The United States market for manufacturing beef fell away noticeably in the fourth quarter of last year, but has been on an upwards trajectory since, really gaining pace since the start of February.

Prices for the US’s own lean grinding beef have lifted US24c/lb since mid-December, and the imported market that New Zealand trades on has jumped by a similar margin. Once you factor in the better exchange rate, imported 95CL bull meat is paying around NZ$1.70/kg more than at that low point in December, and imported 90CL cow meat is up $1.10kg since then.  

The main driver here is the US cow kill, or rather what it’s expected to do over the coming months. 

Much of the US experienced severe drought for an extended period over the past year or two. 

With beef breeders having to reduce numbers to manage feed, that sent the cow kill through the roof. 

In the year to late-January, cow slaughter tallies were the highest since at least 2006. 

Therefore US traders have been flush with their own supplies of lean grinding beef.

However, overseas analysts are picking a swift change of tune in these supplies. 

Other than a pocket of land around Kansas, the worst of the drought has essentially broken. And with weather forecasters picking a switch from La Niña to El Niño, conditions should, in theory, continue to improve as the year progresses, pushing the industry into “herd rebuild” mode. 

US buyers are aware of this and are willing to pay more to secure extra product now, on the assumption that they could battle to find their required volumes late in the year as the cow kill really starts to tank.

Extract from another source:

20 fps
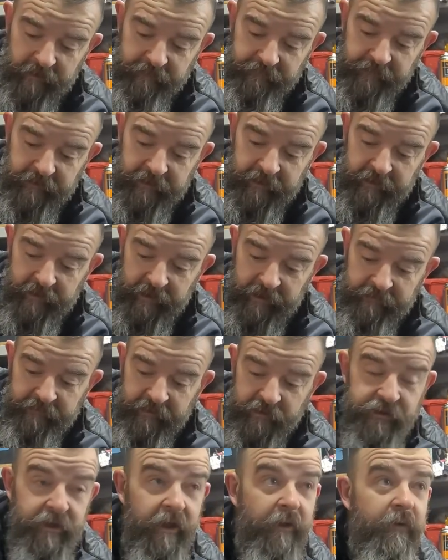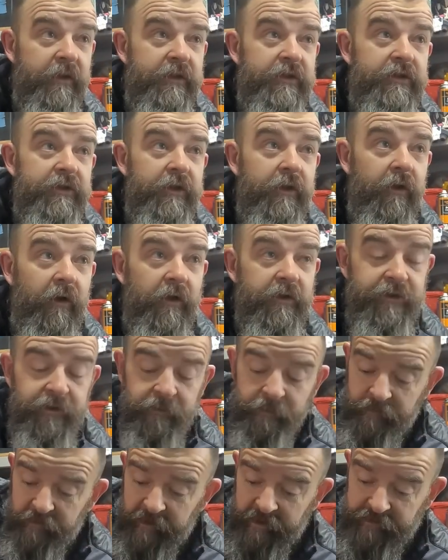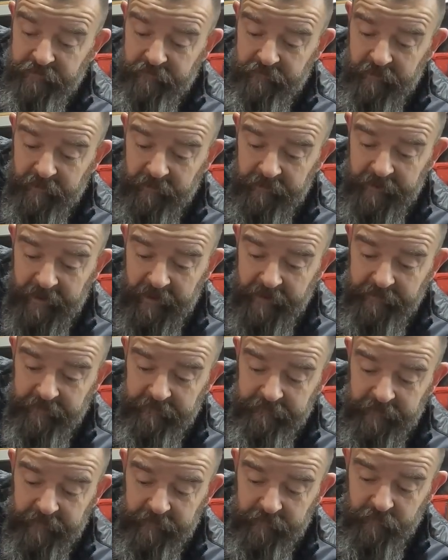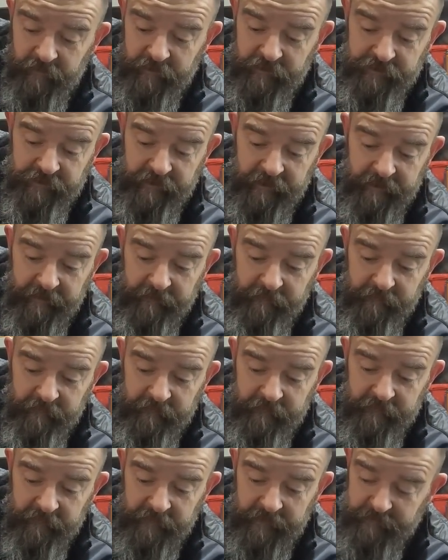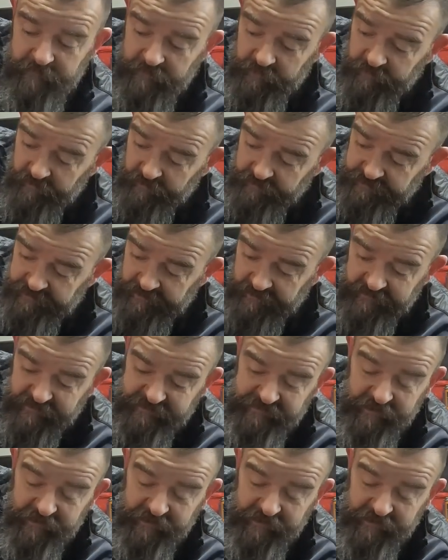have the air intake, which is a noise suppressor on the end of it, which keeps the noise down. It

The last big US drought was back in 2012 and early-2013, and was followed by a massive drop-off in the cow kill, which in turn sent imported grinding beef prices skywards in 2014 and 2015.

And the re-emergence of China has added a bit more urgency to this activity for those that look to NZ and Australia for product. 

China was taking a reasonable volume in the last few months of last year, but orders and prices paid have kicked up a gear since the nation has come back from the Chinese New Year break. 

They will likely be even more active over the next few weeks, given Brazil is temporarily unable to supply China with beef after detecting an atypical mad cow disease case.

Imported 95CL bull meat prices have jumped more than other cuts under the manufacturing beef banner, but this can be blamed on NZ’s slow bull kill. 

The bulk of cattle classes in NZ were killed at around normal levels in December and January, but bull throughput was the lowest in nine years, 13% less than last year.

There are a few factors working against NZ exporters, though. 

For one, the Australian beef kill is set to lift this year now they’re a few years into post-drought herd rebuilding. 

That’ll especially mean more cows hitting the slaughter system considering few have been culled since the start of the pandemic.

The other is alternative proteins. The US chicken and pork industries are running at full blast again, sending prices for these meats down. 

US inventories of chicken and pork were up 12% and 19% on last year at the end of January. 

Eventually this will flow down to retail pricing and ultimately lead to consumers buying more of these meats in place of beef, especially as inflation means consumers are tightening their belts.